P1 Cannabis

Jacques Delpla: «Sur le cannabis, il faut mettre fin 
au système Al Capone»
Interview parue dans L'Opinion le 21 juin 2019
Muriel Motte



L’interdiction du cannabis crée selon vous une « prime de risque ». C’est ce qui justifie sa libéralisation ?

Au début j’étais favorable au maintien de l’interdiction de fumer du cannabis. A titre personnel, le cannabis me gêne, je suis persuadé qu’il est nocif. Mais quand on réfléchit un peu, l’important pour les non-consommateurs – qui sont la majorité – est de mettre fin au système « Al Capone ». La prohibition de l’alcool aux Etats-Unis entre 1920 et 1933 a engendré une violence énorme et une criminalité record liée au trafic d’alcool. Nous vivons la même chose aujourd’hui : le fait que l’Etat interdise le cannabis crée effectivement une prime de risque, c’est coûteux d’être trafiquant de drogue, cela peut conduire à la prison ou au règlement de compte. Cette « prime » justifie la création de toute une économie parallèle de guetteurs, fondée sur la violence et marquée par un taux de mortalité élevé chez les jeunes. Elle fait aussi monter les prix, ce qui alimente les nouveaux Al Capone qui contrôlent des immeubles et des quartiers entiers. C’est très négatif pour tout le monde. Ce qui est important derrière la légalisation du cannabis, c’est le bien-être des populations. Comment l’Etat peut-il envisager d’être moral sur ce sujet alors qu’il autorise l’alcool, le tabac ou les voitures qui roulent à 150 km/h ? Les non-fumeurs ont tout intérêt à la libéralisation, telle que préconisée par l’étude du Conseil d’analyse économique (CAE), c’est-à-dire via des buralistes contrôlés par l’Etat.

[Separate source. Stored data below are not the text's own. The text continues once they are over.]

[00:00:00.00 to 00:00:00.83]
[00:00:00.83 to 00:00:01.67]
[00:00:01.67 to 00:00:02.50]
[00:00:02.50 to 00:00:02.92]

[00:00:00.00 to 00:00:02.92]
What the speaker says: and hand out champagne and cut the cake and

C’est une libéralisation pas si libérale que ça…

C’est du libéralisme intelligent. On parle d’une substance dangereuse, il faut éviter des problèmes liés à l’asymétrie d’information. Cela existe pour l’alcool, c’est normal, libéralisme ne veut pas dire tout et n’importe quoi. Mais il faut expliquer aux conservateurs qu’ils n’ont aucun intérêt à le rester sur ce sujet. Ma vision est libérale et intéressée. Voire budgétaire : nous avons besoin de la police dans beaucoup de domaines qui sont aujourd’hui sous-financés. Le rapport du CAE évoque le chiffre d’un million d’heures annuelles consacrées par les forces de l’ordre à la lutte contre le cannabis, et parle d’un « coût social » du cannabis de 919 millions d’euros par an. Cela ne sert à rien de vouloir arrêter tous les petits dealers, de faire de nos policiers les Eliot Ness du XXIe siècle. Theresa May, lorsqu’elle était ministre de l’Intérieur, avait promis de mettre tous les vendeurs de cannabis en prison. Sa police lui avait ri au nez.

Un système efficace suppose une filière nationale solide. N’est-il pas trop tard pour la mettre sur pied ?

Dans un pays de forte consommation comme la France, ce qui est important, c’est d’abord que l’accès au marché ait lieu par l’intermédiaire d’un système organisé, en l’occurrence les buralistes, avec un contrôle de la qualité du produit vendu. Il faut aussi absolument faire disparaître la rente de monopole des trafiquants et des bandits. Que ce marché rapporte de la TVA ou pas, c’est assez secondaire. Et tant mieux pour le Maroc si la matière première vient de là-bas, cela lui fera des revenus. Nous devons désengorger nos tribunaux, libérer notre police et tuer la rente des trafiquants. Le bien-être de la population et l’ordre public sont les sujets prioritaires à prendre en considération.